Music

The best of Heaven

Stuart Masson is impressed by EMA and Zola Jesus

The best of Heaven

EMA stands for Erika M. Anderson, but she performs with a full band. Her debut album Past Life Martyred Saints has been gathering positive reviews from across the music press spectrum, and for good reason. The live performance is something else, though. The whole gig switches between haunting vulnerability and rip-your-face-off intensity. Her lyrics are rarely positive and she doesn’t betray that with her stage demeanour.

The main highlight is ‘Butterfly Knife’, which climaxes in heavy strobing, a monstrous wall of sound, a guitar being smashed apart and its neck being launched into the crowd at concerning velocity. This is followed by the most beautiful section of the set, as she quietly strums through ‘Marked’, with its slightly disarming refrain of “I wish that every time you touched me left a mark”. ‘Closer California’ is sublimely apathetic and ends with another guitar being thrown to the ground.

She’s certainly somebody I’d recommend everybody to go and see, although I’d also recommend taking a hard hat.
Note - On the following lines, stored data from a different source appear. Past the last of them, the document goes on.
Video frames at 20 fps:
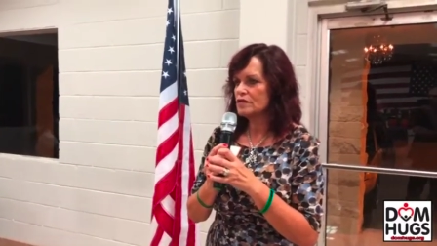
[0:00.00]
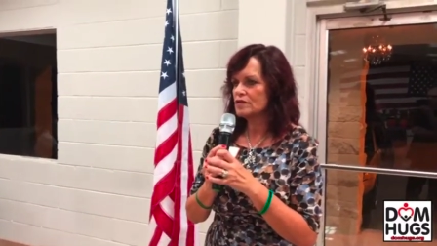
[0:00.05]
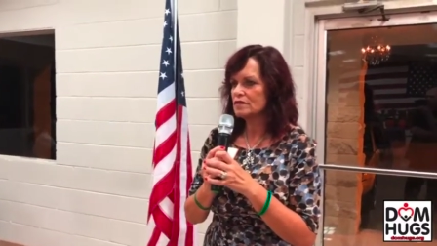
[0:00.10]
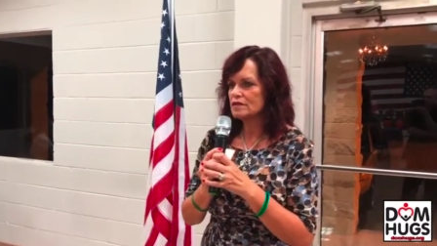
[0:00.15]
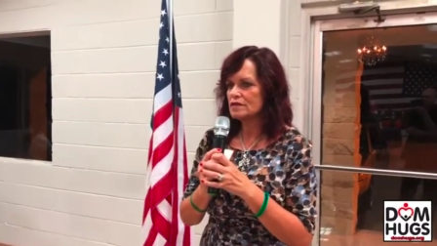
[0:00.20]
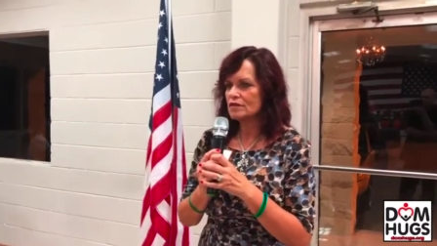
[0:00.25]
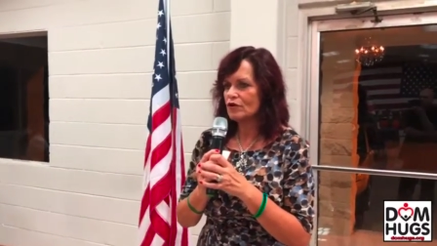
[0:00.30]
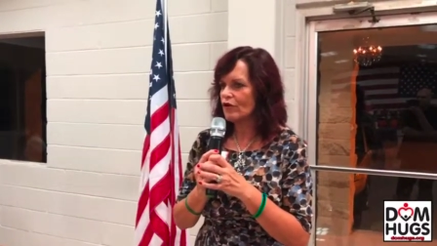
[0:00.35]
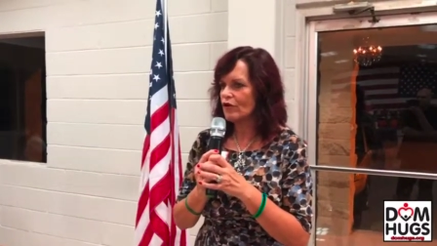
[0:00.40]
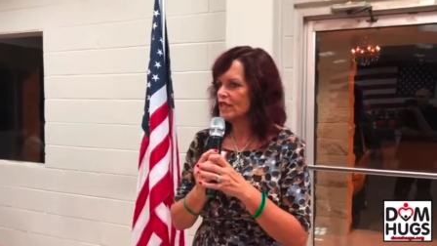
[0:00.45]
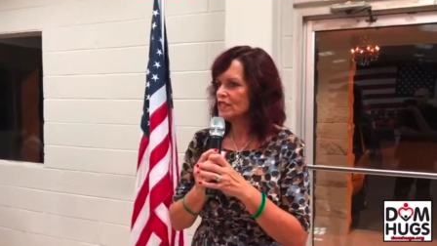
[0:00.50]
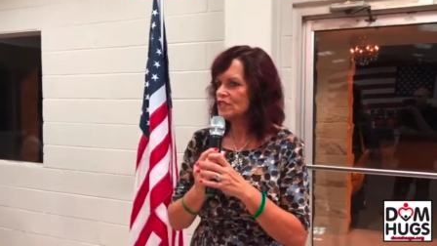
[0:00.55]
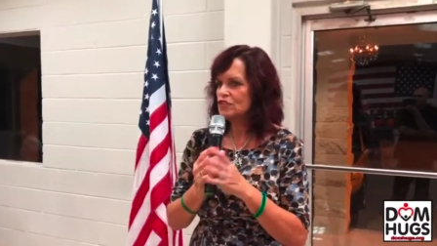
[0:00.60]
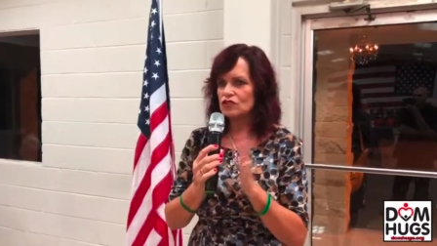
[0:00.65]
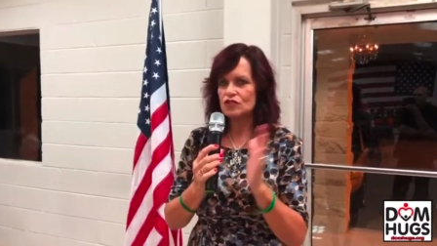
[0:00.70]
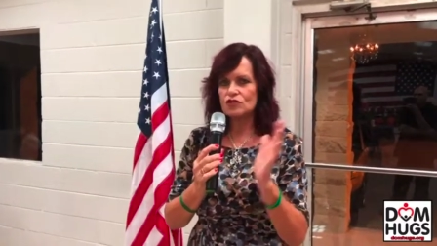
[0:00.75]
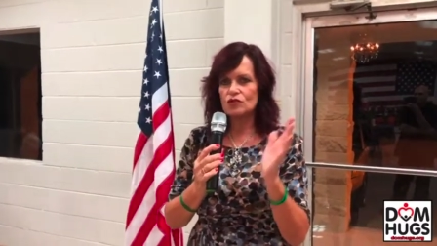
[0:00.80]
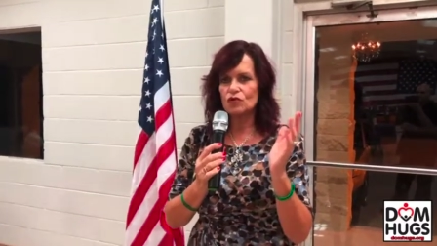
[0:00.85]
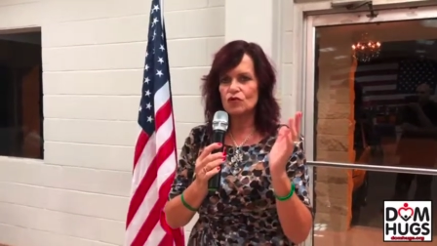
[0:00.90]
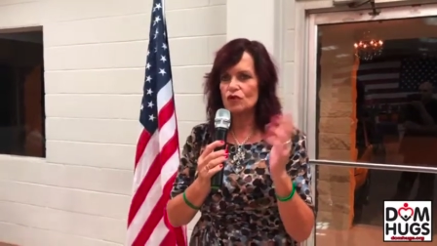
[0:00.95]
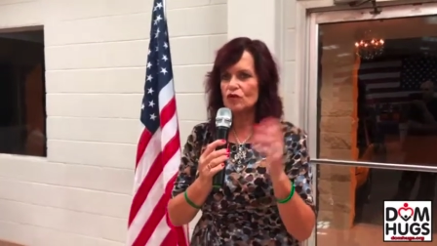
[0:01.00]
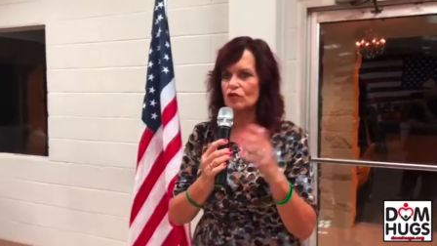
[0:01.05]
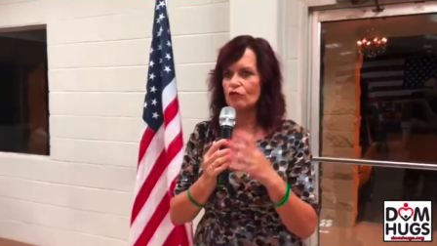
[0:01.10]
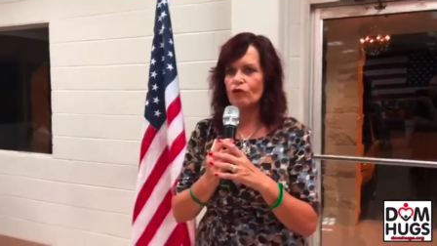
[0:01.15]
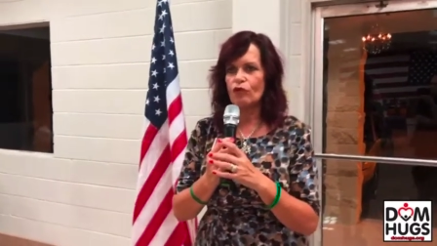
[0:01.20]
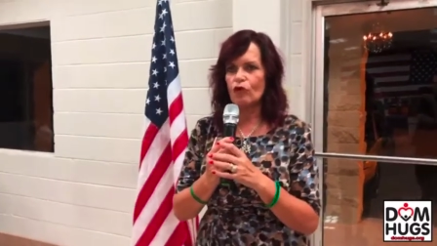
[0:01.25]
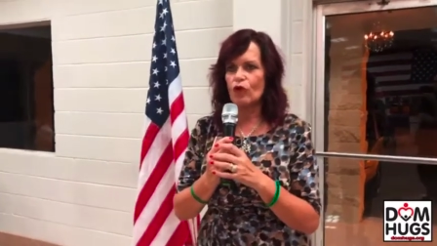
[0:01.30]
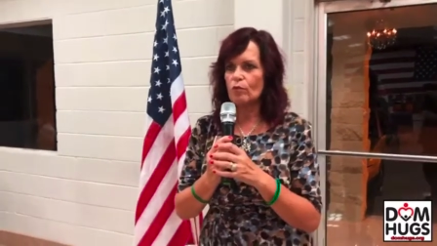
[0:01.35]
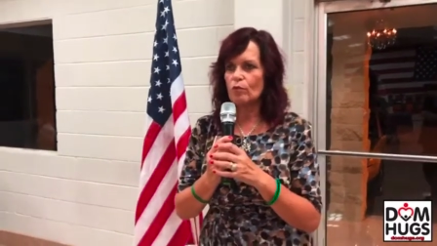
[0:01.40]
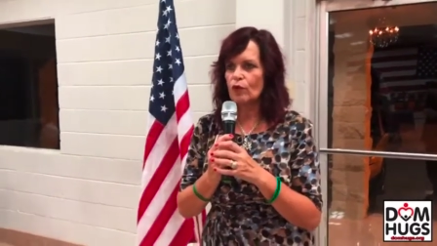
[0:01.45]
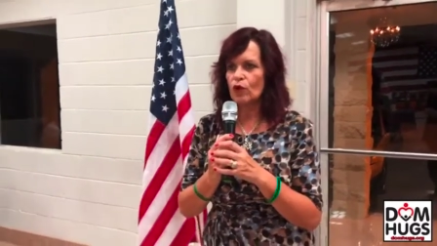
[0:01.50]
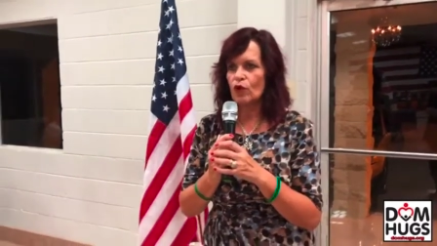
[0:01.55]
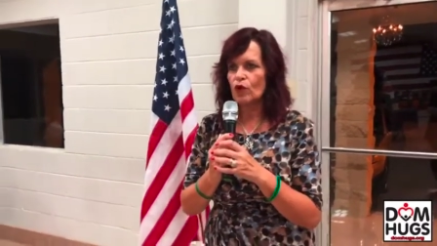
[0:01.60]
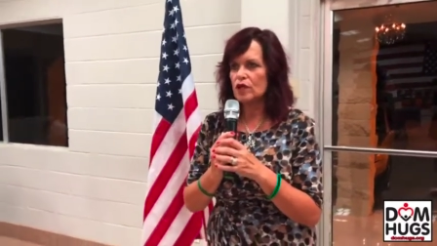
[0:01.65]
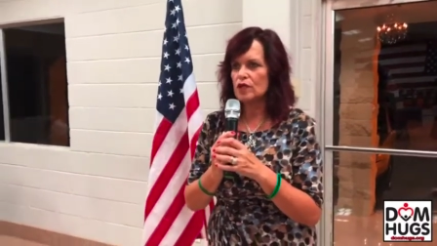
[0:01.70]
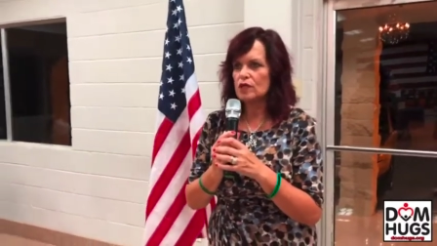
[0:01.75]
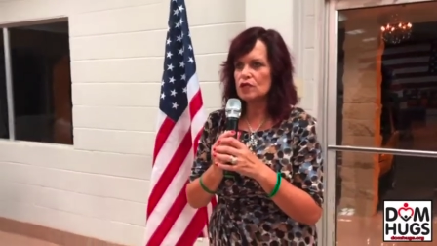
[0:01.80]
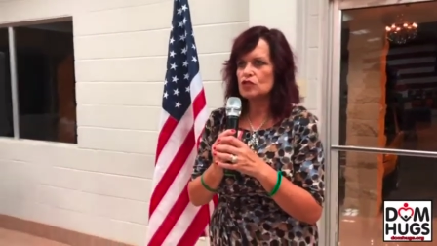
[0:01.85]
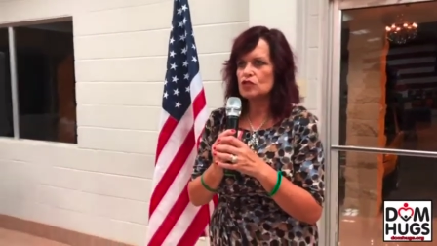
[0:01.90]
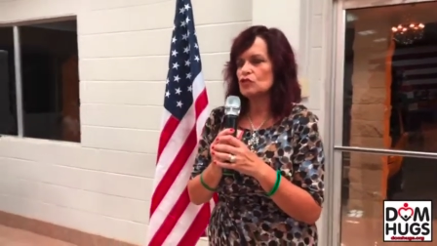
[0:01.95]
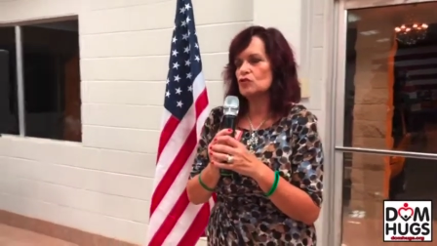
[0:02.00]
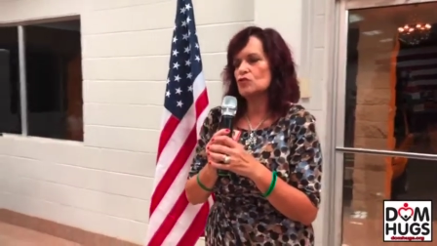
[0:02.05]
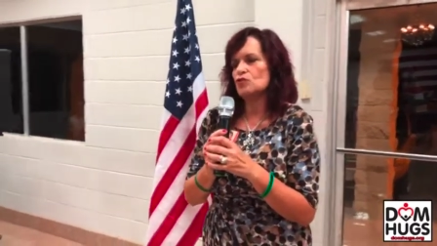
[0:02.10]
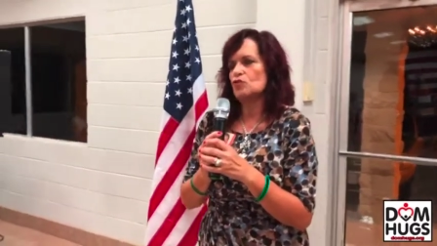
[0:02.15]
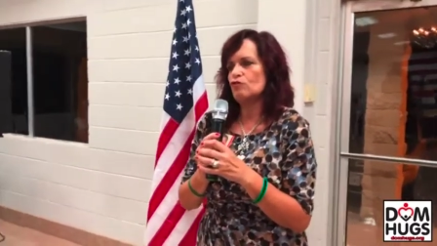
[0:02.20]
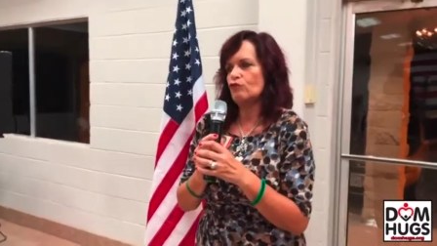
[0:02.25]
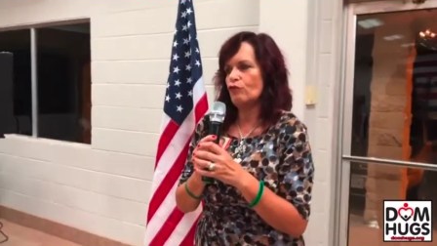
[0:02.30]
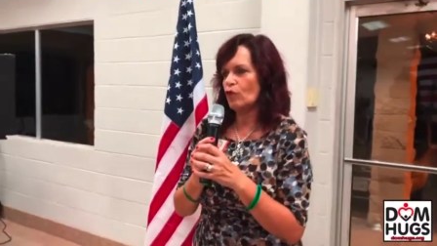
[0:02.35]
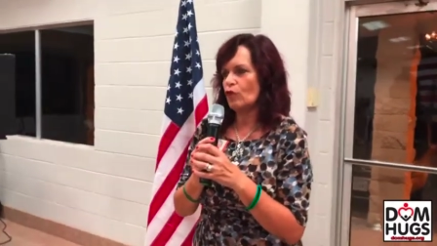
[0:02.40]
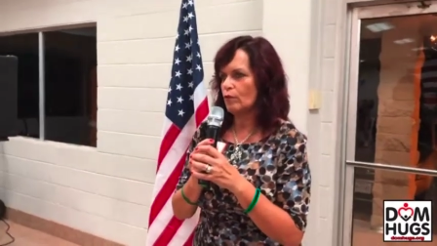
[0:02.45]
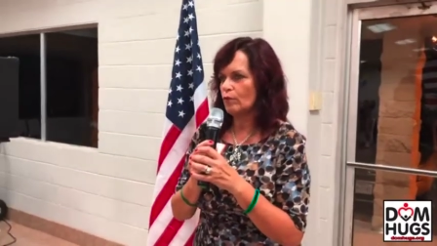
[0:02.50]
and great student, 4.2,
Zola Jesus is another female ‘solo artist’, although she at least has the decency to keep the rest of her band shrouded in darkness and smoke for the majority of the set. Her influences range from industrial bands Throbbing Gristle and Swans to avant-garde composer Stockhausen all the way through to Tina Turner. The result is a unique blend of grimy lo-fi noise, ethereal dream pop and a big voice.
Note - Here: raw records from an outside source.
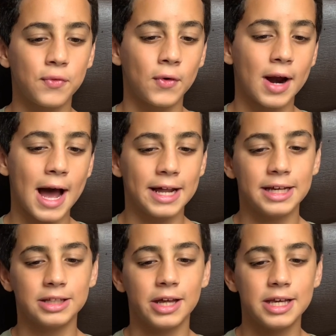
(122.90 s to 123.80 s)
for
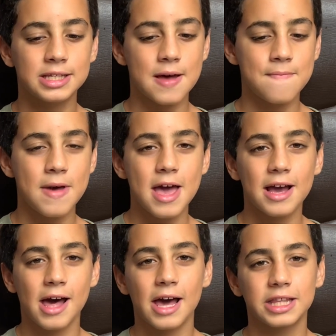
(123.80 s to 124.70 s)
adding like some
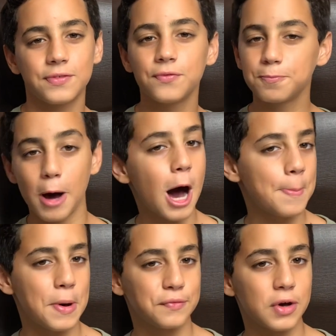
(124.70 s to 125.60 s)
kind of pop
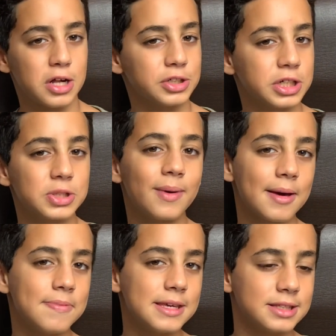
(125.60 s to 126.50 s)
of color to my
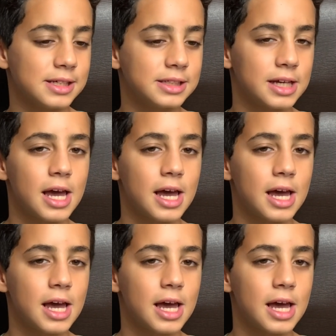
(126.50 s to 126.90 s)
pieces.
Despite the insistence of a delightful lady behind me, there is nobody that can match her voice. It is massive. She forced her parents into giving her opera lessons as a child, and I’m glad they relented. As a frontwoman, she exceeds all expectations as well, switching between statuesque-princess mode and bent-double-over-her-microphone-flailing-limbs mode. There were even two forays into the crowd and a strobe-lit headbanging sequence. There are relatively few older tracks but those relatively few are great. The swelling build-up of ‘Run Me Out’ is particularly pleasing.

The new album tracks also deliver. ‘Hikikomori’ is a beautiful swirl of synths and wailing vocals and on ‘In Your Nature’ she gives a performance to match anything I’ve heard. It’s a fantastic show and not one you’re likely to get elsewhere. One of the best gigs of my year.